Operasi dadakan pungli dilakukan secara bertingkat dari Mabes Polri, Polda hingga Polres melalui satuan Profesi dan Pengamanan (Propam).
"Mabes Polri punya kewenangan untuk sidak di Polda. Polda punya kewenangan untuk sidak di Polres-polres," katanya.
Bahkan menurutnya sidak ini sudah lama dilakukan. Terlebih saat ini upaya untuk memberantas budaya suap dan pungli di tubuh Polri semakin ditingkatkan sesuai dengan program kerja yang dicanangkan Kapolri Jenderal Pol Tito Karnavian yakni profesional, modern dan terpercaya (Promoter).
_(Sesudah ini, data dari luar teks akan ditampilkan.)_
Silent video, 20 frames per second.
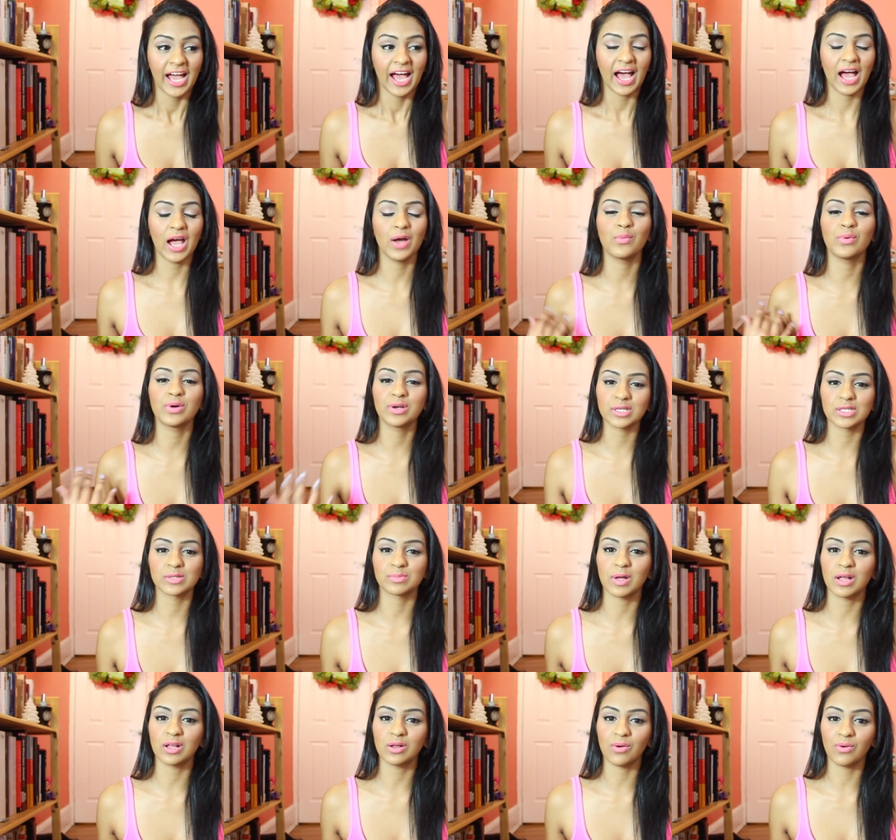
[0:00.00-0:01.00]
I want to
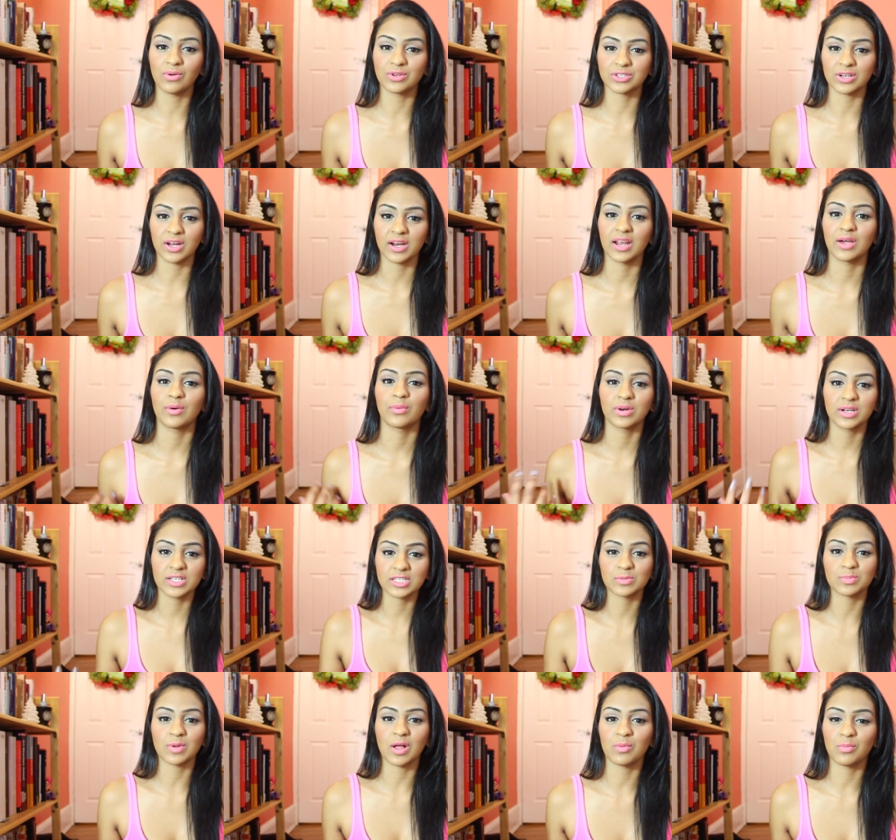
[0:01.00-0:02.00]
smell older and I want to
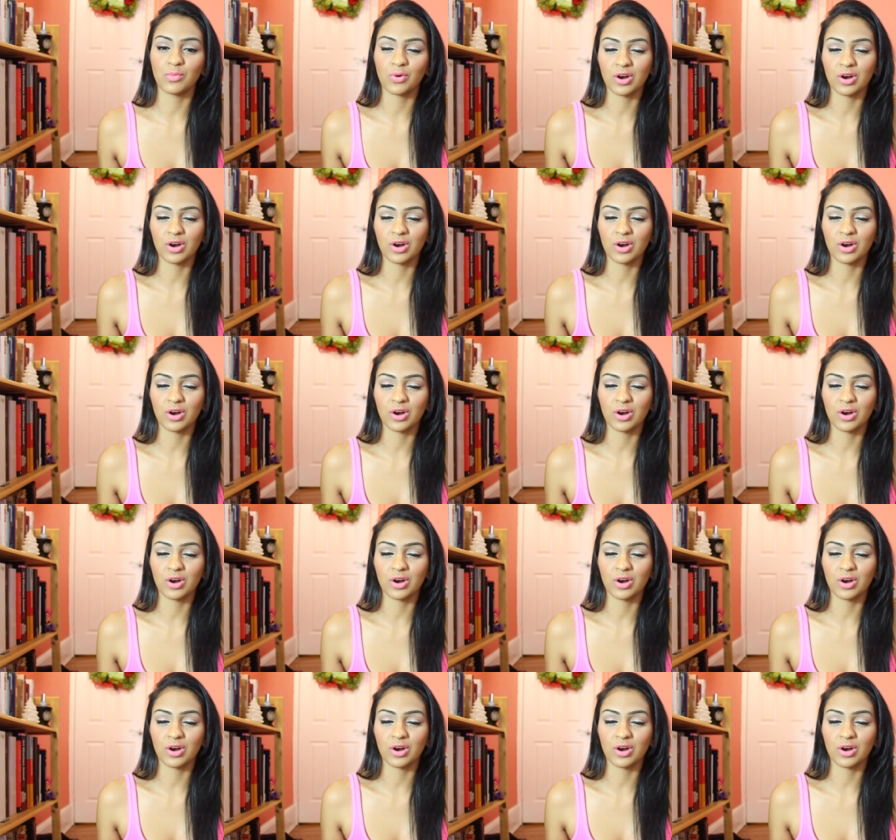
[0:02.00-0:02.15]
smell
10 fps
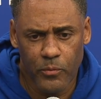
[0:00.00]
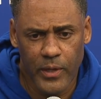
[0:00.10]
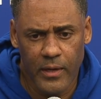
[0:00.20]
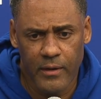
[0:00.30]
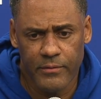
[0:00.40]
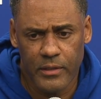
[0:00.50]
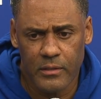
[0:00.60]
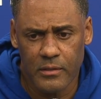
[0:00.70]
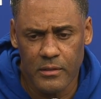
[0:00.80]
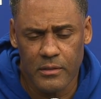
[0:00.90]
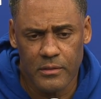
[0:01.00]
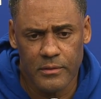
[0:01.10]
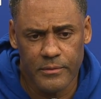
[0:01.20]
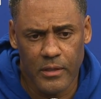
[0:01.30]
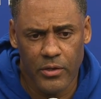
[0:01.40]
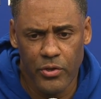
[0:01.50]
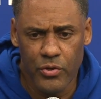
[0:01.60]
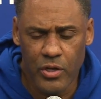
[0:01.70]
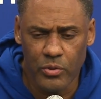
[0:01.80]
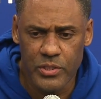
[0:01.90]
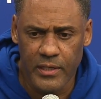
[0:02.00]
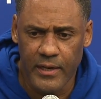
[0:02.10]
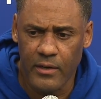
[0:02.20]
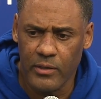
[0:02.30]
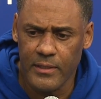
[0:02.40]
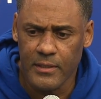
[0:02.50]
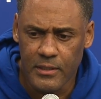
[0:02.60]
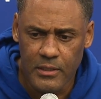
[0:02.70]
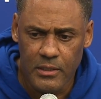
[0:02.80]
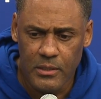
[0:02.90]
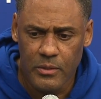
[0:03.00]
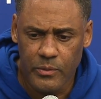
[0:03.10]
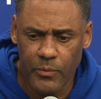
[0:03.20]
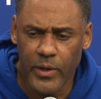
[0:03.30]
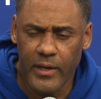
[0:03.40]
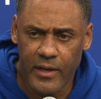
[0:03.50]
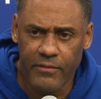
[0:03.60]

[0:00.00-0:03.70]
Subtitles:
We have a new coach now, and we want to get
"Sidak pungli merupakan tuntutan pelayanan publik yang bersih dan berintegritas," kata Suntana.
Sebelumnya Mabes Polri merilis bahwa ada 69 kasus pungutan liar yang melibatkan 84 anggota polisi di polda dan polres di seluruh Indonesia selama kurun waktu 1-16 Oktober 2016. Kepala Bagian Penerangan Umum Polri Kombes Pol Martinus Sitompul mengatakan dari 69 kasus pungli tersebut, kasus paling banyak terjadi di Polda Metro Jaya.
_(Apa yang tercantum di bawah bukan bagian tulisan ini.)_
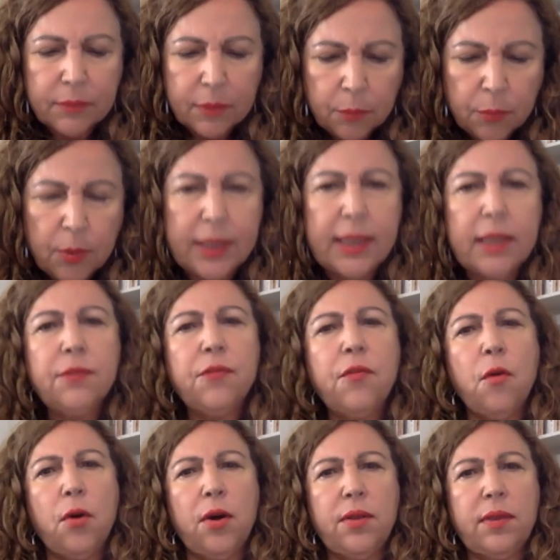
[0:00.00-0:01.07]
bring it
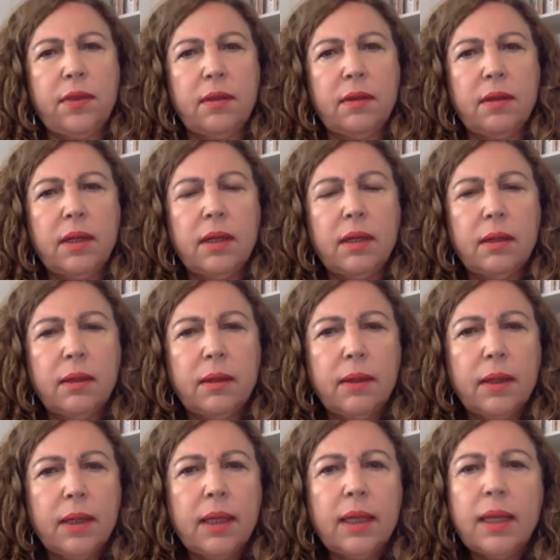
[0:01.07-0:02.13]
forth
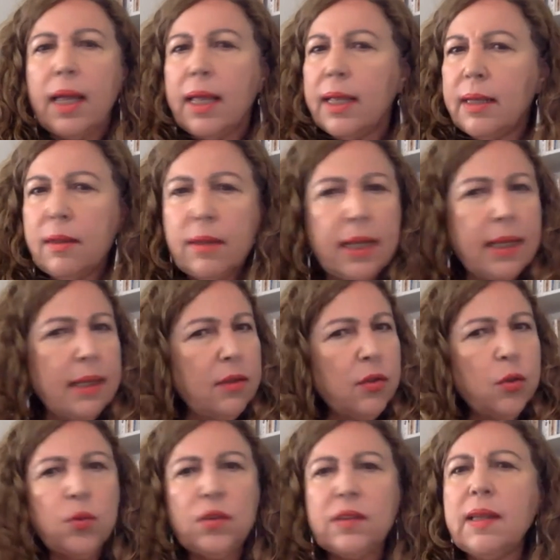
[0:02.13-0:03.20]

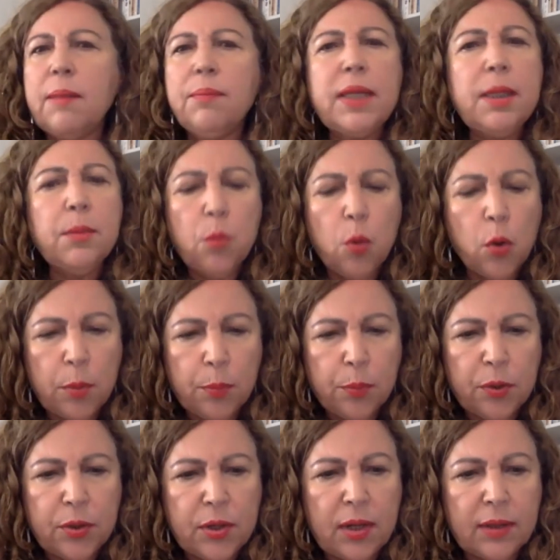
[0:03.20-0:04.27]
into something more
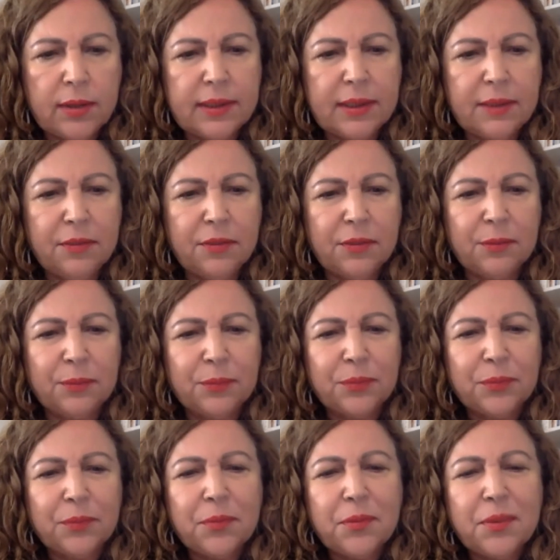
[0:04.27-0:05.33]
productive.
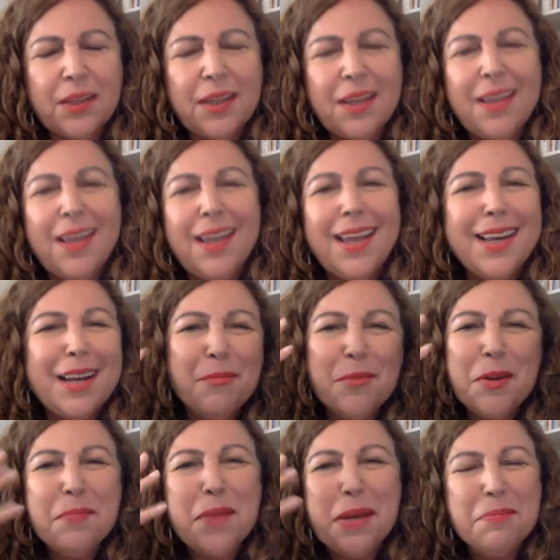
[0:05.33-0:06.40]
And I'm
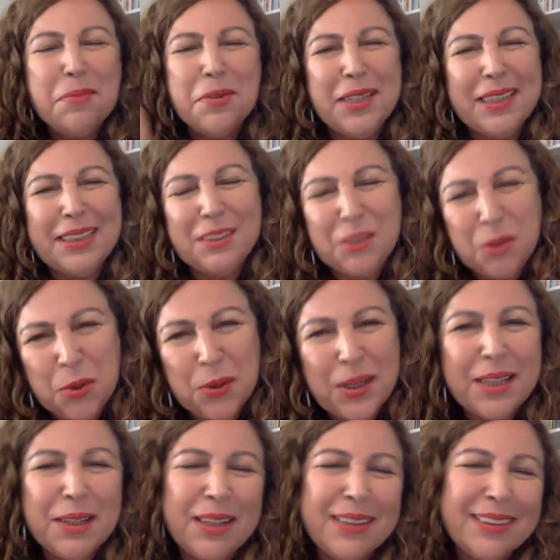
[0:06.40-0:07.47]
remembering a story,
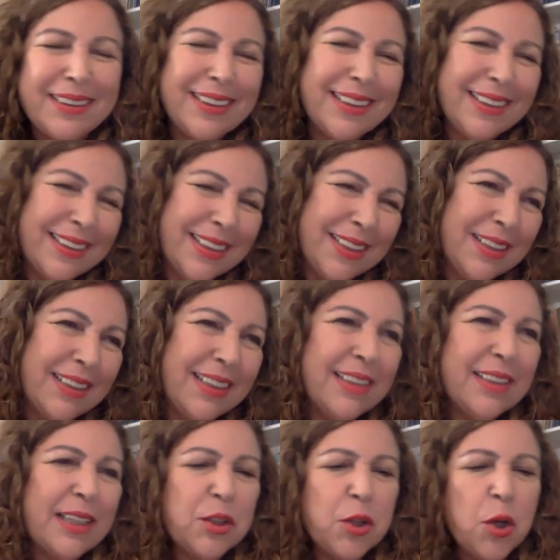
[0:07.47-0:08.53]
and it's
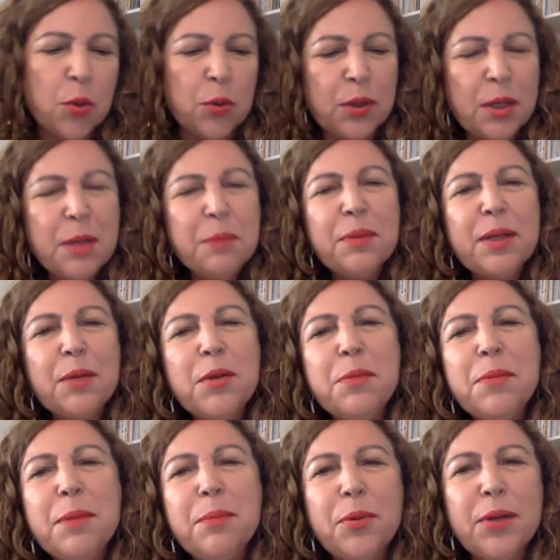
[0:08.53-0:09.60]
a joke, but I'm
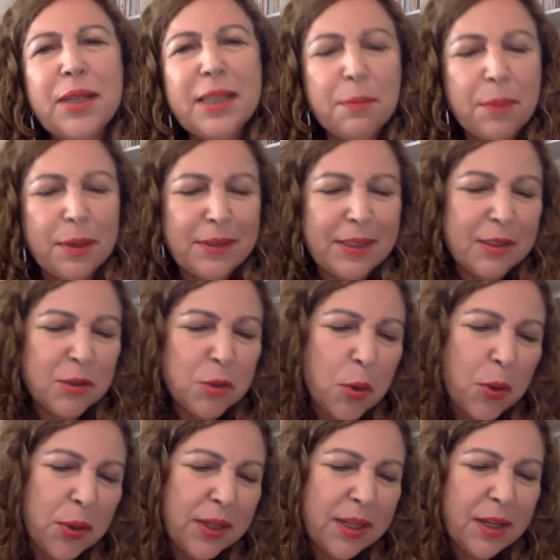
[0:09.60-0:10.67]
remembering about the
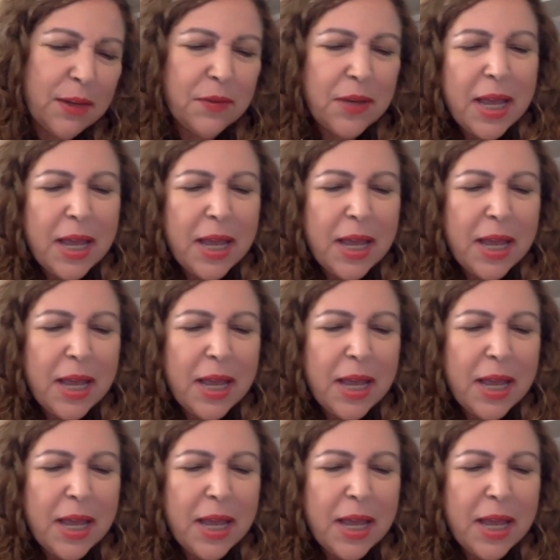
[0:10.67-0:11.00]
story of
"Kasus pungli di jajaran Polda, paling banyak terjadi di Polda Metro. Ada 33 kasus dengan 33 oknum anggota Polri yang terlibat," ujar Martin.
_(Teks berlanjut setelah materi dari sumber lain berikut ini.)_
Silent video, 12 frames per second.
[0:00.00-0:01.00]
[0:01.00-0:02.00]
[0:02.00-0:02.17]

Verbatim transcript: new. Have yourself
Menurut Martin, banyaknya kasus pungli di Polda Metro Jaya dibandingkan polda lainnya disebabkan karena aktivitas yang tinggi di Polda Metro Jaya. Selain itu juga karena Bidpropam di Polda Metro Jaya yang cukup aktif menindak para oknum polisi berdasarkan laporan dari masyarakat.
"Penindakkan tinggi karena aktivitas di sana (Polda Metro Jaya) cukup tinggi dan personelnya banyak. Selain itu penindakkan juga didukung dengan informasi masyarakat melalui website dan hotline," ujarnya.